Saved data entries
··········
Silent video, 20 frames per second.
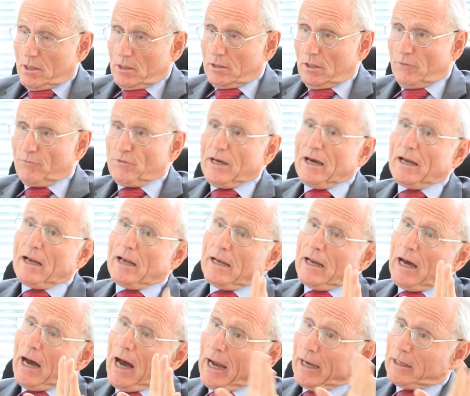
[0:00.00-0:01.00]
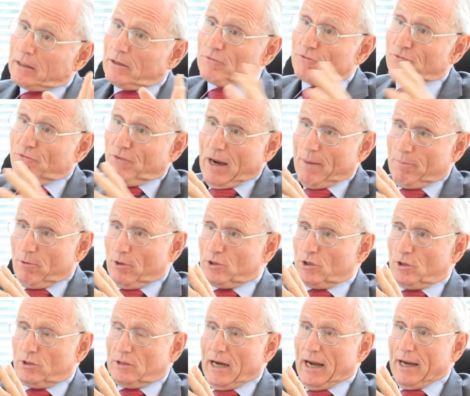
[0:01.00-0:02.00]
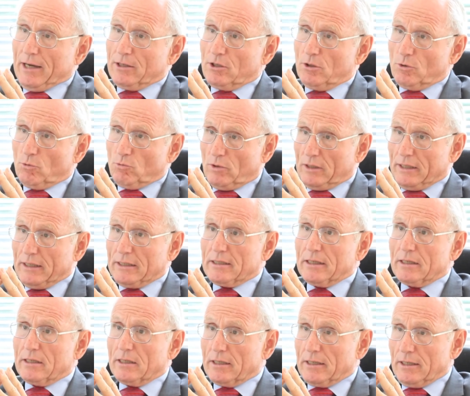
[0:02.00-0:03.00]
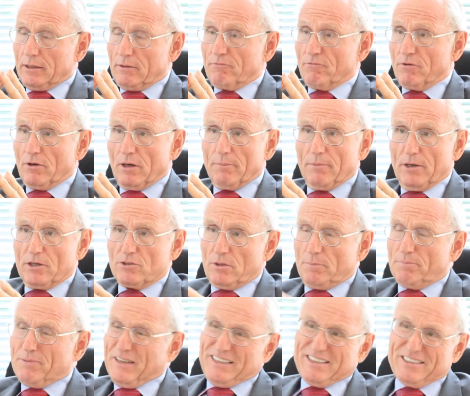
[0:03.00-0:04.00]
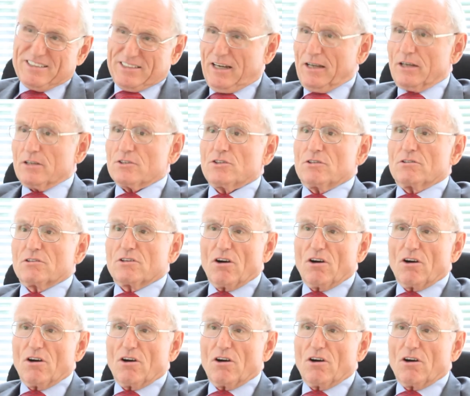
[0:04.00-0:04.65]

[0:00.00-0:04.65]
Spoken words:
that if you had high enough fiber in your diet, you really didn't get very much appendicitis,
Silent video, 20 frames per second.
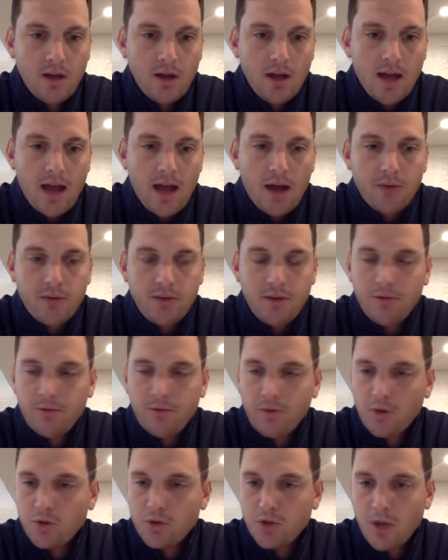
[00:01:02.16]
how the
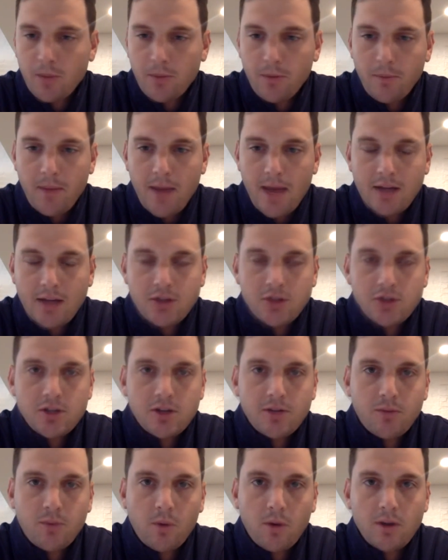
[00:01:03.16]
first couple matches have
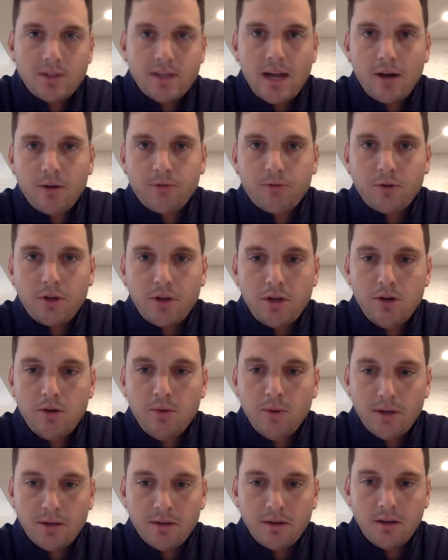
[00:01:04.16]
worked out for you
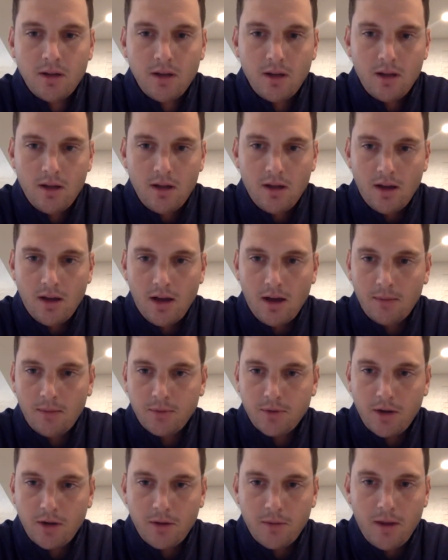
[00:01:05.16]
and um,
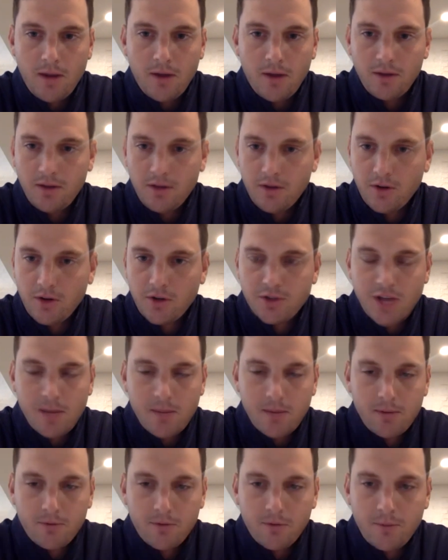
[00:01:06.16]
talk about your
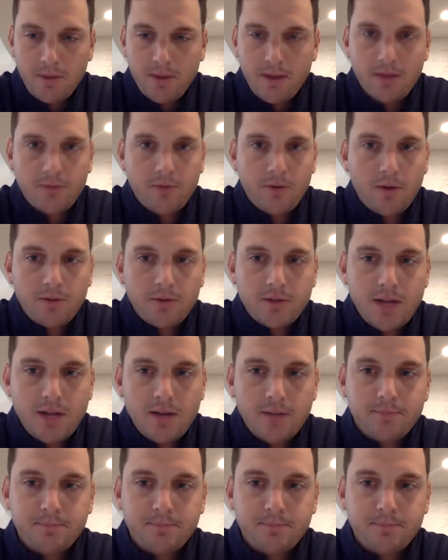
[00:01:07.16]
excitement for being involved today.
··········
Directions for this task: Copy the records exactly as they appear, leaving every picture out.

Written solution:
Silent video, 20 frames per second.
[0:00.00-0:01.00]
[0:01.00-0:02.00]
[0:02.00-0:03.00]
[0:03.00-0:04.00]
[0:04.00-0:04.65]

[0:00.00-0:04.65]
Spoken words:
that if you had high enough fiber in your diet, you really didn't get very much appendicitis,
Silent video, 20 frames per second.
[00:01:02.16]
how the
[00:01:03.16]
first couple matches have
[00:01:04.16]
worked out for you
[00:01:05.16]
and um,
[00:01:06.16]
talk about your
[00:01:07.16]
excitement for being involved today.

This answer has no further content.